** Problem statement **
This exercise calls for retyping every line below exactly, with the images omitted.

===== Supplied material =====

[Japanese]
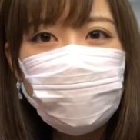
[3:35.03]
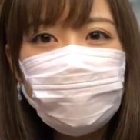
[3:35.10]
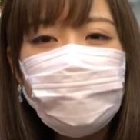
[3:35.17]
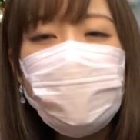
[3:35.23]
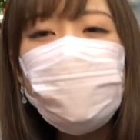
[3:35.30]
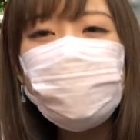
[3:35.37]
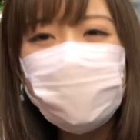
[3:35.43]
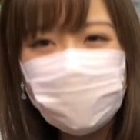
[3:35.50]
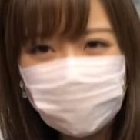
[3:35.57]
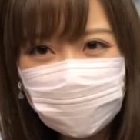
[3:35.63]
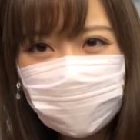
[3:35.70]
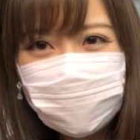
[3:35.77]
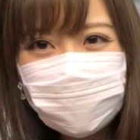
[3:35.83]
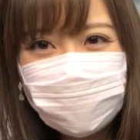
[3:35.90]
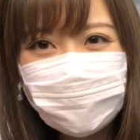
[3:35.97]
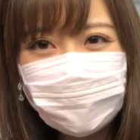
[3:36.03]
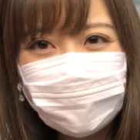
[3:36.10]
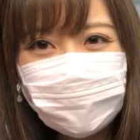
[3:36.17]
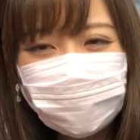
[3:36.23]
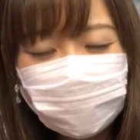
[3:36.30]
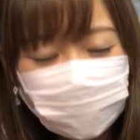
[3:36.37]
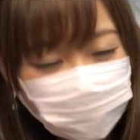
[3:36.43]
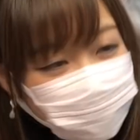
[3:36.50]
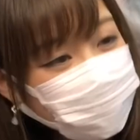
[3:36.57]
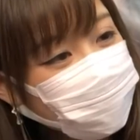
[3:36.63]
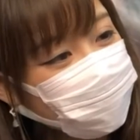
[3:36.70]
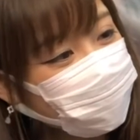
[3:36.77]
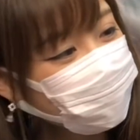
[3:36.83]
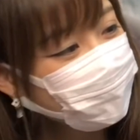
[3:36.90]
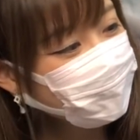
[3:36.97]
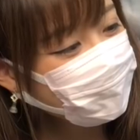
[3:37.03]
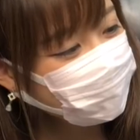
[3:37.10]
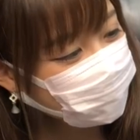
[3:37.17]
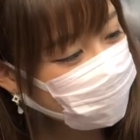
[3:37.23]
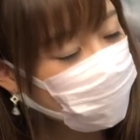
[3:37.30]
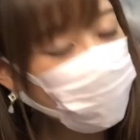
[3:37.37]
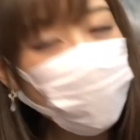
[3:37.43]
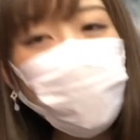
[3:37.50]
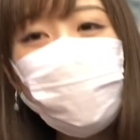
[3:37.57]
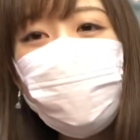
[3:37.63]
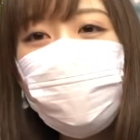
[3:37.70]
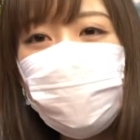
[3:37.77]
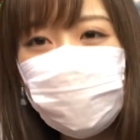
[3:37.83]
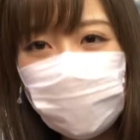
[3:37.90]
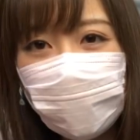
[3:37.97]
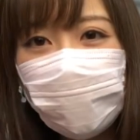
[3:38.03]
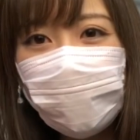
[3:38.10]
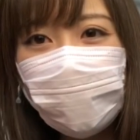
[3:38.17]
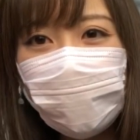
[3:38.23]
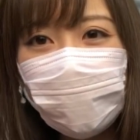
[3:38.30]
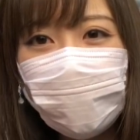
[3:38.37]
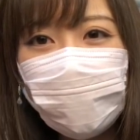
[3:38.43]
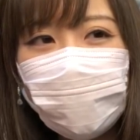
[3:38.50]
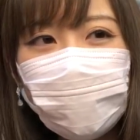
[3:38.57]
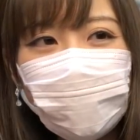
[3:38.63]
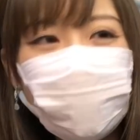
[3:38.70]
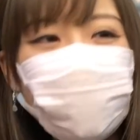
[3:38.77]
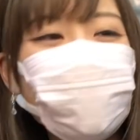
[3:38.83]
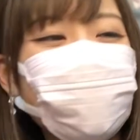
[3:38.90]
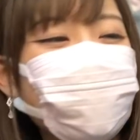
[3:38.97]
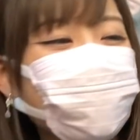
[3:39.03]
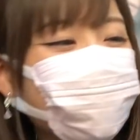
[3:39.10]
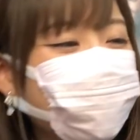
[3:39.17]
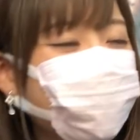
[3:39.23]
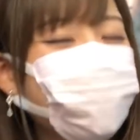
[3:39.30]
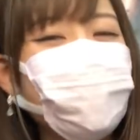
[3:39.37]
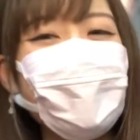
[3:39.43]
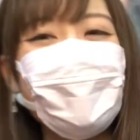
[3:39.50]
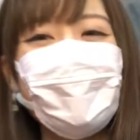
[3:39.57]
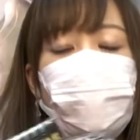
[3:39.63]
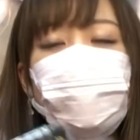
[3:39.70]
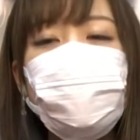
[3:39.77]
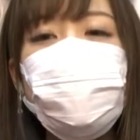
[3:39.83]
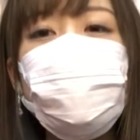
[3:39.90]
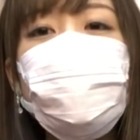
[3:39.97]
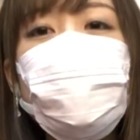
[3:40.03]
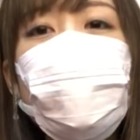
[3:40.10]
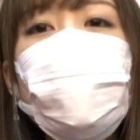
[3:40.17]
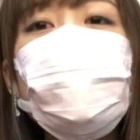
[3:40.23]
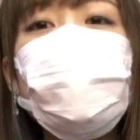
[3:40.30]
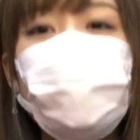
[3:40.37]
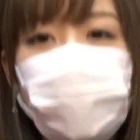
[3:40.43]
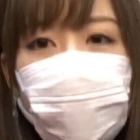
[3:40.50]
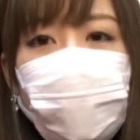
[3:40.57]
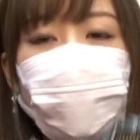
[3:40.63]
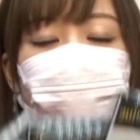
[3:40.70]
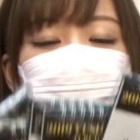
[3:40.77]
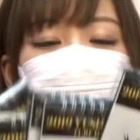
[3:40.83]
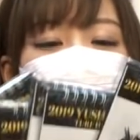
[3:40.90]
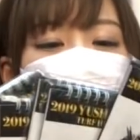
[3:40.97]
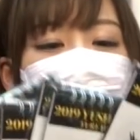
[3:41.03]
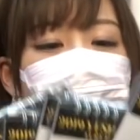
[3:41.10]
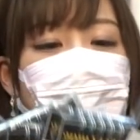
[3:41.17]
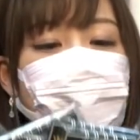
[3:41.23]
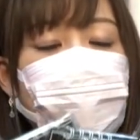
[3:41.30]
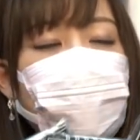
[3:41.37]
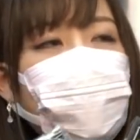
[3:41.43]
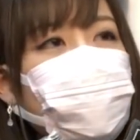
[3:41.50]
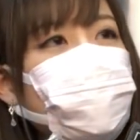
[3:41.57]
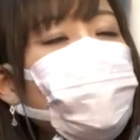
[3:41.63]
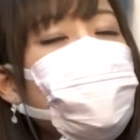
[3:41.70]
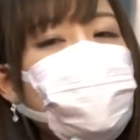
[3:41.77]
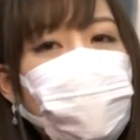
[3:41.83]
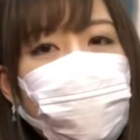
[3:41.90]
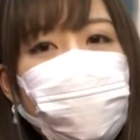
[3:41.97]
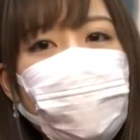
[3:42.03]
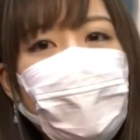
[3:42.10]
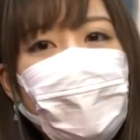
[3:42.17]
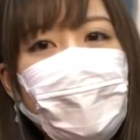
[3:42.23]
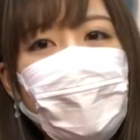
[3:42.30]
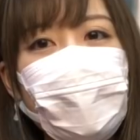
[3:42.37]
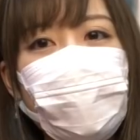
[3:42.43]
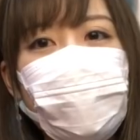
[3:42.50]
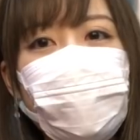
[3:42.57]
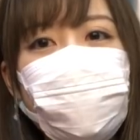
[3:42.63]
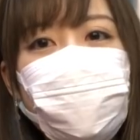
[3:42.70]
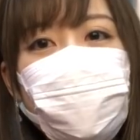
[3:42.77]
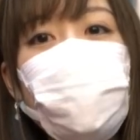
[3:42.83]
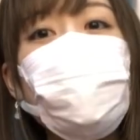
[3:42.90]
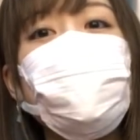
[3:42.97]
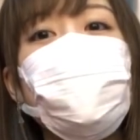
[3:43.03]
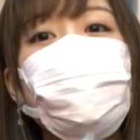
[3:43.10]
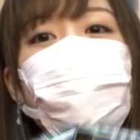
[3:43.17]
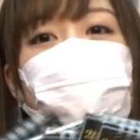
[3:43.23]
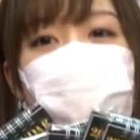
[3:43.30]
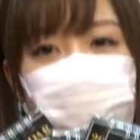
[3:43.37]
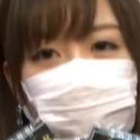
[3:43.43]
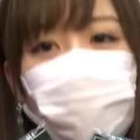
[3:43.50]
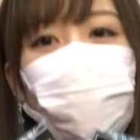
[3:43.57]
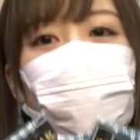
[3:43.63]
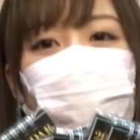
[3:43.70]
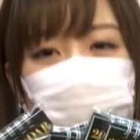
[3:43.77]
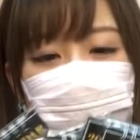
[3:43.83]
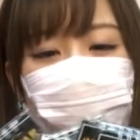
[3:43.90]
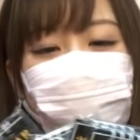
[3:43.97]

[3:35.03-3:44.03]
ルメール騎士ですはいかっこいいですよねこに10個あるのでまあそうですね、えー、視聴者プレゼントということで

=====

** Output for this exercise **
[Japanese]
[3:35.03]
[3:35.10]
[3:35.17]
[3:35.23]
[3:35.30]
[3:35.37]
[3:35.43]
[3:35.50]
[3:35.57]
[3:35.63]
[3:35.70]
[3:35.77]
[3:35.83]
[3:35.90]
[3:35.97]
[3:36.03]
[3:36.10]
[3:36.17]
[3:36.23]
[3:36.30]
[3:36.37]
[3:36.43]
[3:36.50]
[3:36.57]
[3:36.63]
[3:36.70]
[3:36.77]
[3:36.83]
[3:36.90]
[3:36.97]
[3:37.03]
[3:37.10]
[3:37.17]
[3:37.23]
[3:37.30]
[3:37.37]
[3:37.43]
[3:37.50]
[3:37.57]
[3:37.63]
[3:37.70]
[3:37.77]
[3:37.83]
[3:37.90]
[3:37.97]
[3:38.03]
[3:38.10]
[3:38.17]
[3:38.23]
[3:38.30]
[3:38.37]
[3:38.43]
[3:38.50]
[3:38.57]
[3:38.63]
[3:38.70]
[3:38.77]
[3:38.83]
[3:38.90]
[3:38.97]
[3:39.03]
[3:39.10]
[3:39.17]
[3:39.23]
[3:39.30]
[3:39.37]
[3:39.43]
[3:39.50]
[3:39.57]
[3:39.63]
[3:39.70]
[3:39.77]
[3:39.83]
[3:39.90]
[3:39.97]
[3:40.03]
[3:40.10]
[3:40.17]
[3:40.23]
[3:40.30]
[3:40.37]
[3:40.43]
[3:40.50]
[3:40.57]
[3:40.63]
[3:40.70]
[3:40.77]
[3:40.83]
[3:40.90]
[3:40.97]
[3:41.03]
[3:41.10]
[3:41.17]
[3:41.23]
[3:41.30]
[3:41.37]
[3:41.43]
[3:41.50]
[3:41.57]
[3:41.63]
[3:41.70]
[3:41.77]
[3:41.83]
[3:41.90]
[3:41.97]
[3:42.03]
[3:42.10]
[3:42.17]
[3:42.23]
[3:42.30]
[3:42.37]
[3:42.43]
[3:42.50]
[3:42.57]
[3:42.63]
[3:42.70]
[3:42.77]
[3:42.83]
[3:42.90]
[3:42.97]
[3:43.03]
[3:43.10]
[3:43.17]
[3:43.23]
[3:43.30]
[3:43.37]
[3:43.43]
[3:43.50]
[3:43.57]
[3:43.63]
[3:43.70]
[3:43.77]
[3:43.83]
[3:43.90]
[3:43.97]

[3:35.03-3:44.03]
ルメール騎士ですはいかっこいいですよねこに10個あるのでまあそうですね、えー、視聴者プレゼントということで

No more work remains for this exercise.